The chemo was tough on Pablo. Each of the two drugs he received has side effects. They all do. But these two have pretty specific and severe effects. Pablo slept through the last half of his infusions and immediately upon waking he began retching, vomiting, and retching some more. His head hurt. Imagine your child, any child, being injected with a liquid that could inflict serious pain on him, screaming 'My head hurts.' And the machine keeps pumping it into his body. Because it has to, in order to reverse that other dastardly effect going on out of sight, inside his body. I was scared. He was scared. Jo Ann was in a Zen state, holding P in her arms. Thank God. One of us had to be. And then more retching, more vomiting. More pain in Pablo's head.

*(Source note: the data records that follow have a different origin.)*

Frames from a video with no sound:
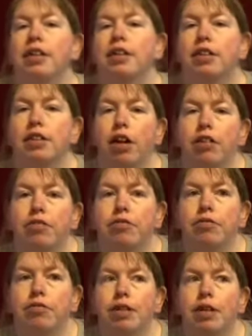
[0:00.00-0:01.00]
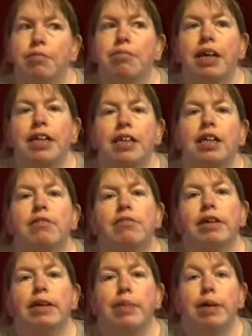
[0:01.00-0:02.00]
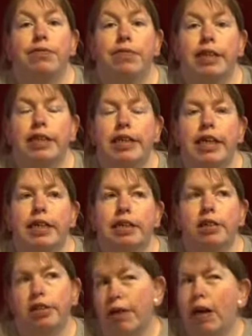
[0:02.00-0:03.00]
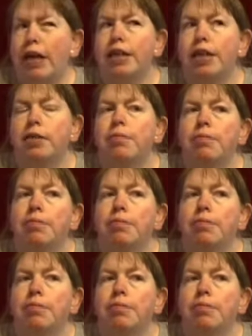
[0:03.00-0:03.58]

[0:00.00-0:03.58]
So it makes eBay think it's a new itemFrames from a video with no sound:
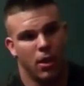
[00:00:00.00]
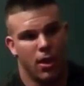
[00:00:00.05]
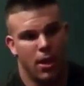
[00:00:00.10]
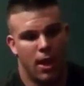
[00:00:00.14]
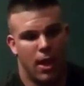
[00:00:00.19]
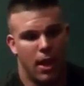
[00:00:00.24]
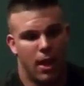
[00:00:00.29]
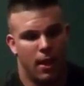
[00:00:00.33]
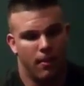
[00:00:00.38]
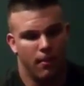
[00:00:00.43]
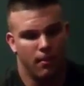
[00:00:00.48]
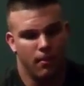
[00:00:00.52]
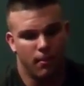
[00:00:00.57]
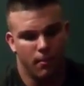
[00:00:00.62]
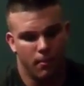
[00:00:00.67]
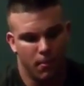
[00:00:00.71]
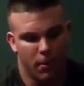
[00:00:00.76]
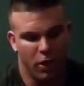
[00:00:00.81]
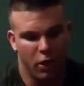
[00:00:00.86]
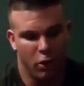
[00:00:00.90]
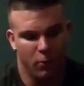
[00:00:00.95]

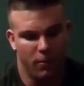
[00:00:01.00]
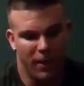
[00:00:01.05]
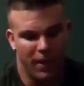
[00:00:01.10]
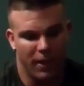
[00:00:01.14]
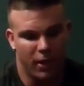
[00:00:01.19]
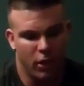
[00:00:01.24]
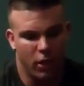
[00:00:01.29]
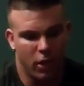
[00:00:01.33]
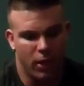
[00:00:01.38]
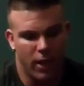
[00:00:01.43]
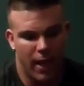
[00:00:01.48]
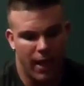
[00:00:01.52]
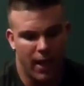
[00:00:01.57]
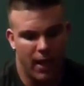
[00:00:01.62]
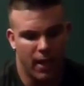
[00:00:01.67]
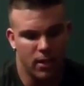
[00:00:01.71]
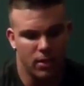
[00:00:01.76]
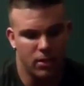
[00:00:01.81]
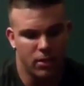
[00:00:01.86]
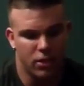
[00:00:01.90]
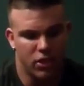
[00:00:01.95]
but you'll be in good
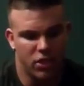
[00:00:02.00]
hands.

That's the scene that we brought home. Through the night, this scene played over and over. Same thing today. Pablo is not himself. He won't be until the darkness of this drug lifts, and the sunlight of its promise basks on Pablo. We know this is possible. It's happened many times over the past 13 months. I can't remember it ever being this bad. This is the reason we never wanted to do chemo ever again. But I also can't remember Pablo needing chemo in such a direct, profound way. Today, our target is the two tumors in his lungs. They are taking his breath away. This is something we can see. When I think about it, I feel choked in my own lungs. That's a game changer. And our game against cancer has gone from a wide field of strategic options to a block + tackle scenario. To put a finer point on it: one block...and one tackle.
On a side note: every time I see someone smoking, I get mad and a little sick to my stomach. Every time I see someone smoking, I think the same thing: does that person think they are immune? And then I let it go. It's not my job....
We need your continued prayers. We need your light. We need your heart focus on our little boy. We assure you that we'll be there for you when we are able to be there for you. Our hearts are filled with gratitude for all that you have done for Pablo and our family.